There is one who does watch, who does see our struggle and our hardship and knows what it means to suffer for the faith. God knows. God watches. God sees us struggle. God bears the burden with us. Two weeks of Blake taught me, years later, that when God and I know the truth of what has happened, the world’s recognition matters little. Do I hope that Blake feels the same way I do about our time together? Of course I do. Do I hope even more that I gave Blake an opportunity to grow in faith and love and become a follower of Jesus in his own way? Of course I do. But is that up to me? No – it’s up to God and Blake. My concern now is what it means to God and me to live in this moment, in this place, with a whole new day’s worth of sins to forgive and life to cherish. Will anyone say, “Thank you,” for what you do in service to the world in God’s name? Maybe not. But will God see what you do? Definitely.
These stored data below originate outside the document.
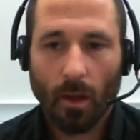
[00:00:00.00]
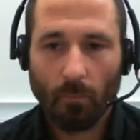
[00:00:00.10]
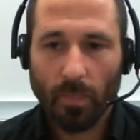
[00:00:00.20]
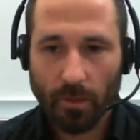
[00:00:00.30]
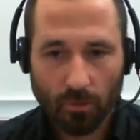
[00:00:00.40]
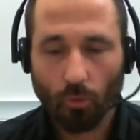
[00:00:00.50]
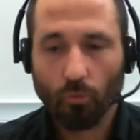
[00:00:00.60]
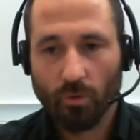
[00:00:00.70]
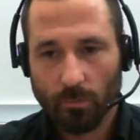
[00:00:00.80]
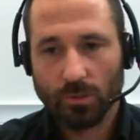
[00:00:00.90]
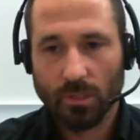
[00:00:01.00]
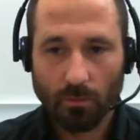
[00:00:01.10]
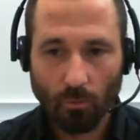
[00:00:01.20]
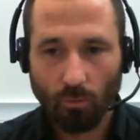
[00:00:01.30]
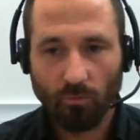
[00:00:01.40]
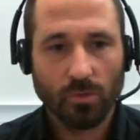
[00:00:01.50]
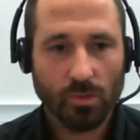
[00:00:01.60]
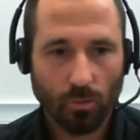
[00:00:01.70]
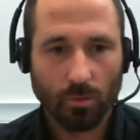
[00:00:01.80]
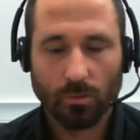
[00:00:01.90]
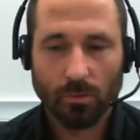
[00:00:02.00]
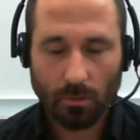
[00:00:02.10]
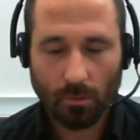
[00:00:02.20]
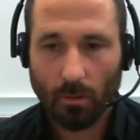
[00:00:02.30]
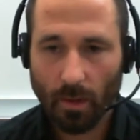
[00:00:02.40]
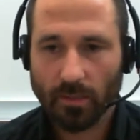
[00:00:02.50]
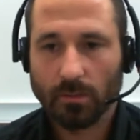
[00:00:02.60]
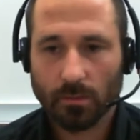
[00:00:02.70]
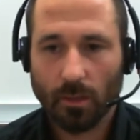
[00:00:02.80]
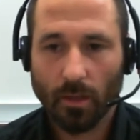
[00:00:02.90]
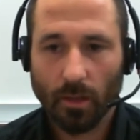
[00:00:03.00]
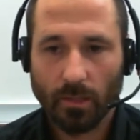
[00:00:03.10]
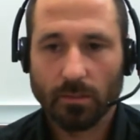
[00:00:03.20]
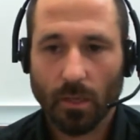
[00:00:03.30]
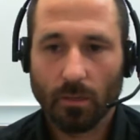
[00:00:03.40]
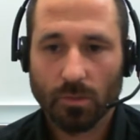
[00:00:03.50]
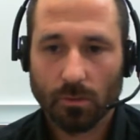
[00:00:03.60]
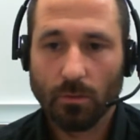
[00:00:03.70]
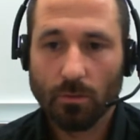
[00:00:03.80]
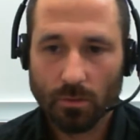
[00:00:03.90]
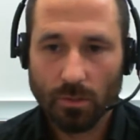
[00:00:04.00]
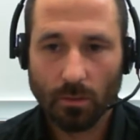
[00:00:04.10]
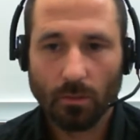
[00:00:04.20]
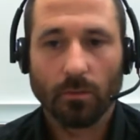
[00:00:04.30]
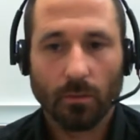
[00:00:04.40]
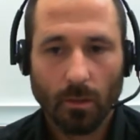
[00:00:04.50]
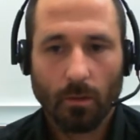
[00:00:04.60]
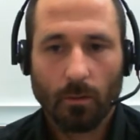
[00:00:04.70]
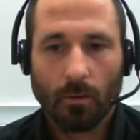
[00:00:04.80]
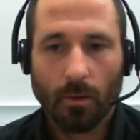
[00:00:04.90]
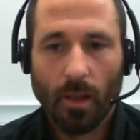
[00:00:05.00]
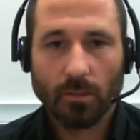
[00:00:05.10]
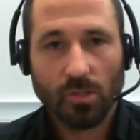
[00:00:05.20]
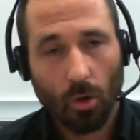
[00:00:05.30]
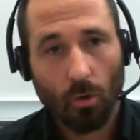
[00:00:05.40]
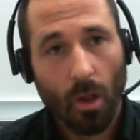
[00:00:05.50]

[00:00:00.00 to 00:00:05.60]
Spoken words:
and they don't represent all of the soils, lands and landscapes in New Zealand. And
Mustard bushes are notorious for taking root in places no one thought they could. Their seeds are small and they are more a weed than anything else – they work into cracks and dry ground and take root tenaciously before they grow. Is this the faith to which Jesus is inviting us – a thankless, tenacious, dry-ground faith that goes unrecognized? Possibly. But God sees. God knows. Hold on to that dry ground in which you’re planted, even if it’s a thankless task, and rest assured that your work is not in vain. Let us pray:

Help us to slow down, O God, so that the seeds of our faith may take in the nourishment you offer and grow into the fullness of the grace you provide. Bless us on this special day and hover in our midst as we join hands with all your children in this place and around the world - to remember you, to break the bread, to share the cup, to give thanks.

May your Spirit be with us, this day and every day. Amen[2].



[1] My brothers and I, having a mother named Eunice, hear this verse loud and clear – because our mom is a woman of deep, abiding faith, and we’re very grateful for the faith she and our dad have instilled in us. Love you, Mom!

1 comment:

  1. Thanks for the words - they were appropriate for me today.